What it does
The Associations Incorporation Act 1964 establishes a statutory regime under which non-profit associations may obtain incorporation as bodies corporate. At its core, the Act permits an association formed for religious, educational, benevolent, charitable, medical, literary, scientific, artistic, recreational, community-centre or superannuation purposes (s.2(1)(a))—or any other body declared by the Minister (s.2(1)(b))—to apply for a certificate of incorporation (s.8(1)). Upon grant of that certificate the association becomes a body corporate with perpetual succession, a common seal, capacity to acquire hold and dispose of real and personal property, and the ability to sue and be sued in its corporate name (s.11(1)).
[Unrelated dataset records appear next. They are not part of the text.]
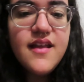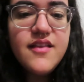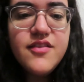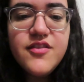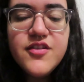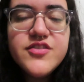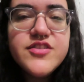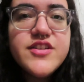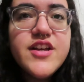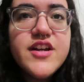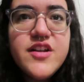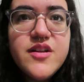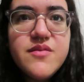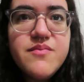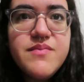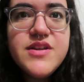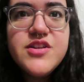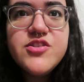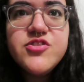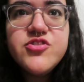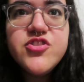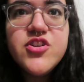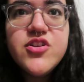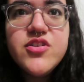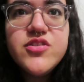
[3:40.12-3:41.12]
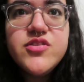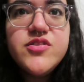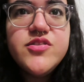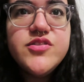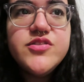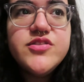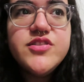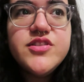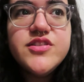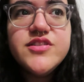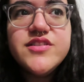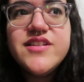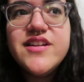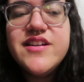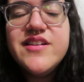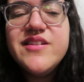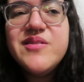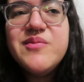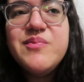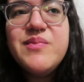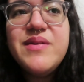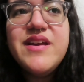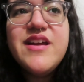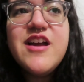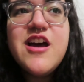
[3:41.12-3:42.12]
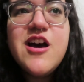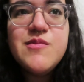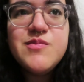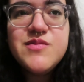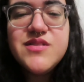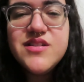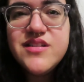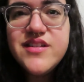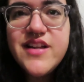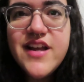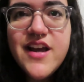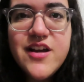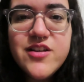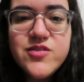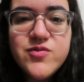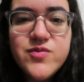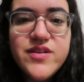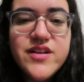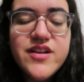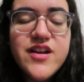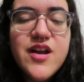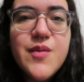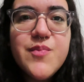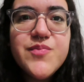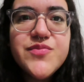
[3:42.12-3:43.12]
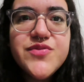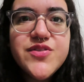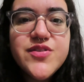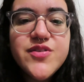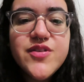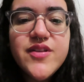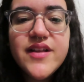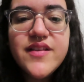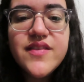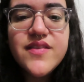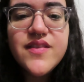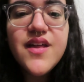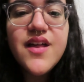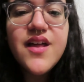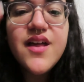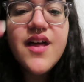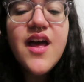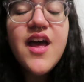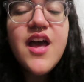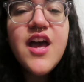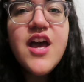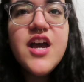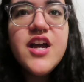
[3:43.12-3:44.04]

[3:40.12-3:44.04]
there's gonna be struggles, there's gonna be ups and downs when it comes to like the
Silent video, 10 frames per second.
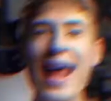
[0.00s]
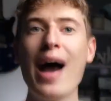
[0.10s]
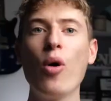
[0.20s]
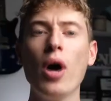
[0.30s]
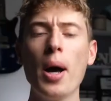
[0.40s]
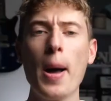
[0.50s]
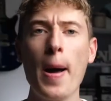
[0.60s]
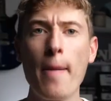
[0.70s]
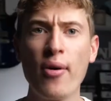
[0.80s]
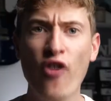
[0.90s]
Now,
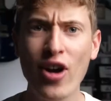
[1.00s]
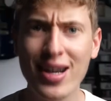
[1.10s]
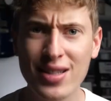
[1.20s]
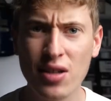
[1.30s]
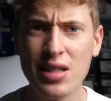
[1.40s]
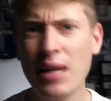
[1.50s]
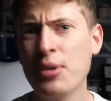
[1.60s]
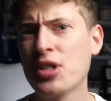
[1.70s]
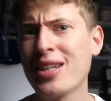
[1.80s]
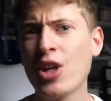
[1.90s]
before I get started, let
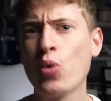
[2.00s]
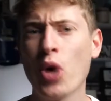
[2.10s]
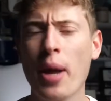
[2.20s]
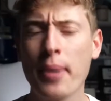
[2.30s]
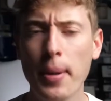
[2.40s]
me just tell you what I'm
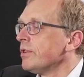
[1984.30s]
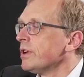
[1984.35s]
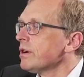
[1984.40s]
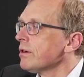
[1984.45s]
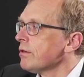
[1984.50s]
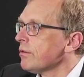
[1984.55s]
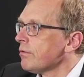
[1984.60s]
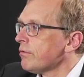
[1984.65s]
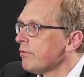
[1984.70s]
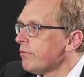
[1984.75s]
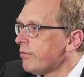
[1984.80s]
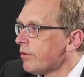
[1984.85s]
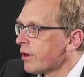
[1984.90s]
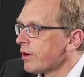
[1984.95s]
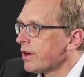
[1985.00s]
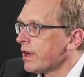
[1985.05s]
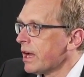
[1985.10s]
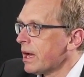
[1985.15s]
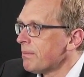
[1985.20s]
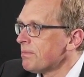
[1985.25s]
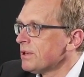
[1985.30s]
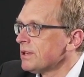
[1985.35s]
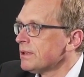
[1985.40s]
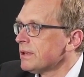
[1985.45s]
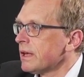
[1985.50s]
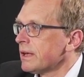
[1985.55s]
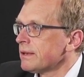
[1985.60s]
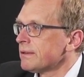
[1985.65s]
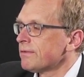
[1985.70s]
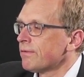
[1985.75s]
We are very
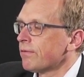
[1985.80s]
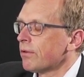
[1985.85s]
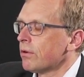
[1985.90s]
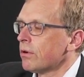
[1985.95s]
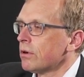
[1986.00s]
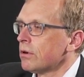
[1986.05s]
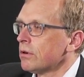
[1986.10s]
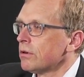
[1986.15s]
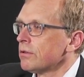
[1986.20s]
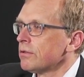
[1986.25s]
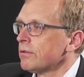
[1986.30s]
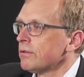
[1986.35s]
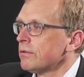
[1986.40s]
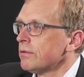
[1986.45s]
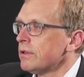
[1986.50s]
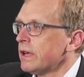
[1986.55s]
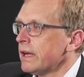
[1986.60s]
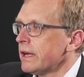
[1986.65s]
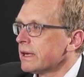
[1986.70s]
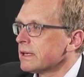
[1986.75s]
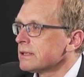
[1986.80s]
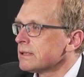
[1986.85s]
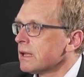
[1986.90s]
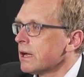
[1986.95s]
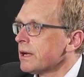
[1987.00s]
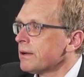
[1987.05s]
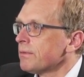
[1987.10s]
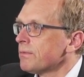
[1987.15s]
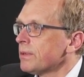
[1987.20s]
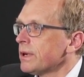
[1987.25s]
happy that for the
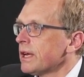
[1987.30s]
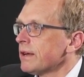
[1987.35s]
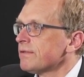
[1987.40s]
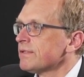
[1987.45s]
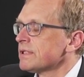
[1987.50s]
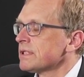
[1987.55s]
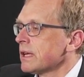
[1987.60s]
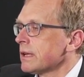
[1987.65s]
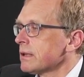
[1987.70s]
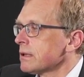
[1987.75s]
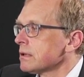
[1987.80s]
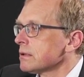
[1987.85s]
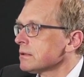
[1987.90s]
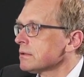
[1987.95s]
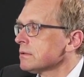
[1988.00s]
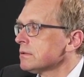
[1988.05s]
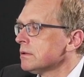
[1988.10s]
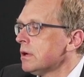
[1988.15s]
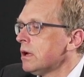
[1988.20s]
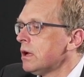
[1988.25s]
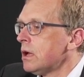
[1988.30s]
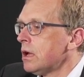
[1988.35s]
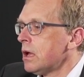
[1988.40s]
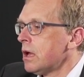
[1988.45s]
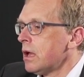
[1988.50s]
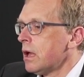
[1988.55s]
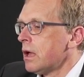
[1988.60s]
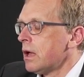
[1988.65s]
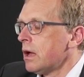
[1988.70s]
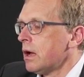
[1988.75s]
X-Line we have settled
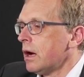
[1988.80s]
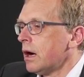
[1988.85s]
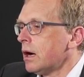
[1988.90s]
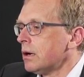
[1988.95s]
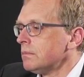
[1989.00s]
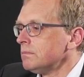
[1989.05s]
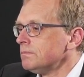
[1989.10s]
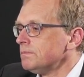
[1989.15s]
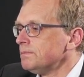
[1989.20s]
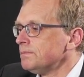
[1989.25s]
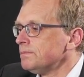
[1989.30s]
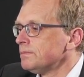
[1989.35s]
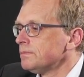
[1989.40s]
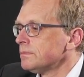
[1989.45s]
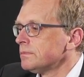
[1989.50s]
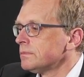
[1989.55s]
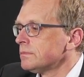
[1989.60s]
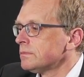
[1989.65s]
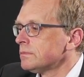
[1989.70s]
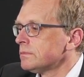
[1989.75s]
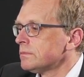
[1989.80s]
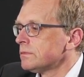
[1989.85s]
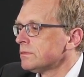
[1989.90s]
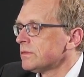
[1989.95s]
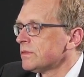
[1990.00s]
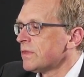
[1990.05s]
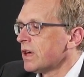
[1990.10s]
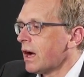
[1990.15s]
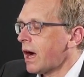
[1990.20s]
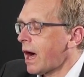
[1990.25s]
the
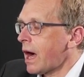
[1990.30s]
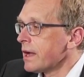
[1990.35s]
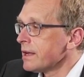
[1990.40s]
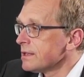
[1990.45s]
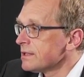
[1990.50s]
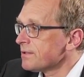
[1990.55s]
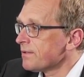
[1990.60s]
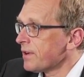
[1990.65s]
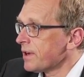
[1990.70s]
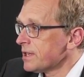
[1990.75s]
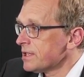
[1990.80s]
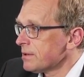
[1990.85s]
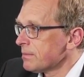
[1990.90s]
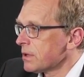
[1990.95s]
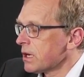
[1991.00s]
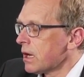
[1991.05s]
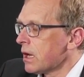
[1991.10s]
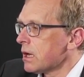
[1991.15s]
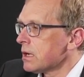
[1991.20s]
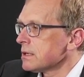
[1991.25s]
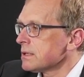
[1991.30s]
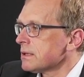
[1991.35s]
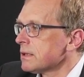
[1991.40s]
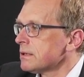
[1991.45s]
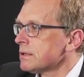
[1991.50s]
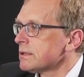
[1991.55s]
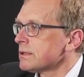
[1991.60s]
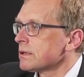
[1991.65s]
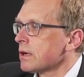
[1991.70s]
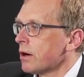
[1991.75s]
highest phantom class
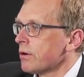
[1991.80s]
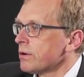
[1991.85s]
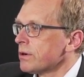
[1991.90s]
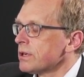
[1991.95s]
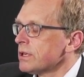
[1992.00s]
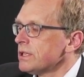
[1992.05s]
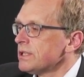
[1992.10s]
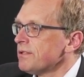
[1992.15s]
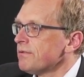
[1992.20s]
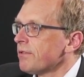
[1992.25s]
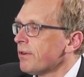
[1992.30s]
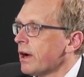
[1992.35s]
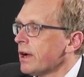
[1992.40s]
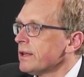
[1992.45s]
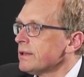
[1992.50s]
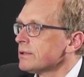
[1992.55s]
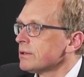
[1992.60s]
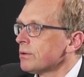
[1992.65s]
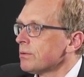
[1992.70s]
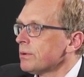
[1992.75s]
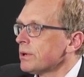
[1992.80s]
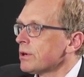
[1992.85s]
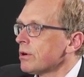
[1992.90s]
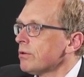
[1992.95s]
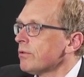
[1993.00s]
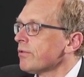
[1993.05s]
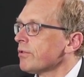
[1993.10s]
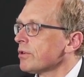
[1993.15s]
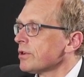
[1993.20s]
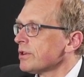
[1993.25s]
that is currently defined. So we
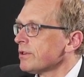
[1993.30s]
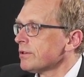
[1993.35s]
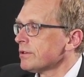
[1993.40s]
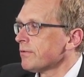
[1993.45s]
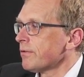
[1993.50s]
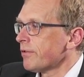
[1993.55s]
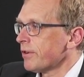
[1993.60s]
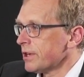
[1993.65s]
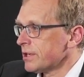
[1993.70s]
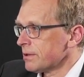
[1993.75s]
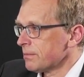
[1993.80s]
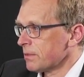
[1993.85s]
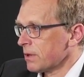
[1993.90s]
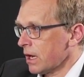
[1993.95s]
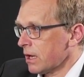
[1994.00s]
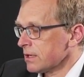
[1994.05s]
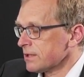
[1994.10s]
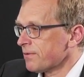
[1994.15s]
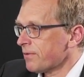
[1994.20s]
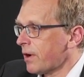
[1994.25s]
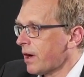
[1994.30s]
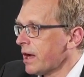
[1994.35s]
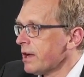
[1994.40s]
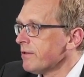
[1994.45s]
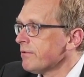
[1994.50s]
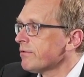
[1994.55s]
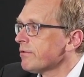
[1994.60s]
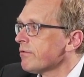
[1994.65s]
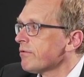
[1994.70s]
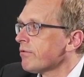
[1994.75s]
go for the phantom class
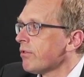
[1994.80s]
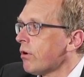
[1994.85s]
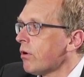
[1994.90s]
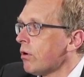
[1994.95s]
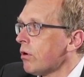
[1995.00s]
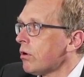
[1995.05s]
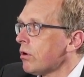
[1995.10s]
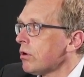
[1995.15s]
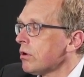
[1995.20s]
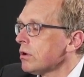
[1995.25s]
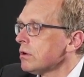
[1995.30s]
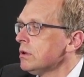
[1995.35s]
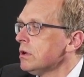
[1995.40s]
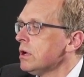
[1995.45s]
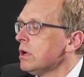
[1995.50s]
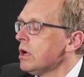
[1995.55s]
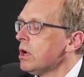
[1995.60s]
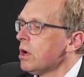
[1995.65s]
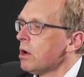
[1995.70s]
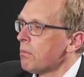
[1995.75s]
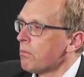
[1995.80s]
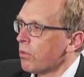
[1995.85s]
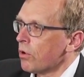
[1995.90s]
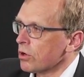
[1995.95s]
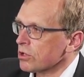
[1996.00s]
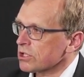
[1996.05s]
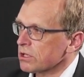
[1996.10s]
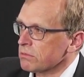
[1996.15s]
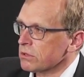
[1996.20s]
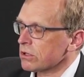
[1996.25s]
5 for all
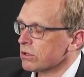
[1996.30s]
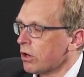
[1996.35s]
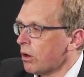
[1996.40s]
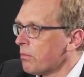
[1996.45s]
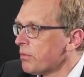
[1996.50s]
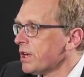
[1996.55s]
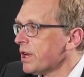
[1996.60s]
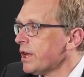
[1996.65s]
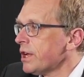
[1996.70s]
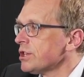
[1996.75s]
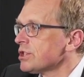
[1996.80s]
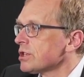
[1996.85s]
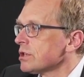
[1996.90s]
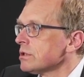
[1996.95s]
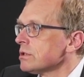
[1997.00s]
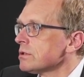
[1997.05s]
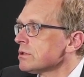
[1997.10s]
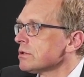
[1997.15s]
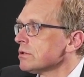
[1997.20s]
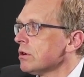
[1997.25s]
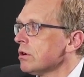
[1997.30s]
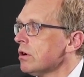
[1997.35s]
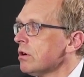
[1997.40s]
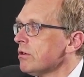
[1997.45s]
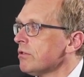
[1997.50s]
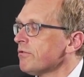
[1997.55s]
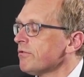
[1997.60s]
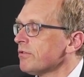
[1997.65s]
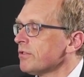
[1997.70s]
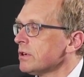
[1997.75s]
possible combinations
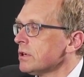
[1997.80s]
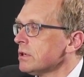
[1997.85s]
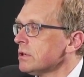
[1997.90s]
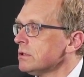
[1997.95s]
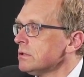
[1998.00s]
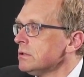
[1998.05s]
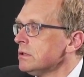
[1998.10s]
of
The Act prescribes the entire lifecycle of an incorporated association. It regulates the application process (s.7), name approval and change (ss.9-10), vesting of pre-incorporation property (s.13), appointment and notification of a public officer (ss.14-15), adoption and alteration of rules (ss.16, 18), execution of contracts (s.20), general powers including trusteeship and borrowing (s.21), accounts and audit obligations (ss.23A-24), annual returns (s.24B), amalgamation (s.25), transfer of incorporation from or to other entities (ss.25A-25F), winding up (s.32), distribution of surplus assets (s.33), and cancellation of incorporation (ss.34-34A). It expressly excludes associations formed for trading or pecuniary profit (s.2(1)).
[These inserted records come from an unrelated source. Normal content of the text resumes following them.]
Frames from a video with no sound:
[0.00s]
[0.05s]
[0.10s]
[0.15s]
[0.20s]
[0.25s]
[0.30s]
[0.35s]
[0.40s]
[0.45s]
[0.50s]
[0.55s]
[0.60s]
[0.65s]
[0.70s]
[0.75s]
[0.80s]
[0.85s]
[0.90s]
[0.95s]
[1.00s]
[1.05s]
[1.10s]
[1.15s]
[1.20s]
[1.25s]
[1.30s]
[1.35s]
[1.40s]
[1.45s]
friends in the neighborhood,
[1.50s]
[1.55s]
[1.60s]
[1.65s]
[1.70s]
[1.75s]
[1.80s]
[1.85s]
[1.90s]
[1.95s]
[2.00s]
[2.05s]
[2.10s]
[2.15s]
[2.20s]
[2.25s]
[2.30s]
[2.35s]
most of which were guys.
Commonwealth corporations legislation is disapplied by s.3(1) except to the limited extent necessary for deregistration of companies that become incorporated associations, for special investigations (s.24A), administration (s.31A), winding up (s.32), and certain securities and debenture provisions (ss.21(5), 26A). The Act therefore creates a parallel but distinct regulatory track for not-for-profits that is administered by the Commissioner for Corporate Affairs.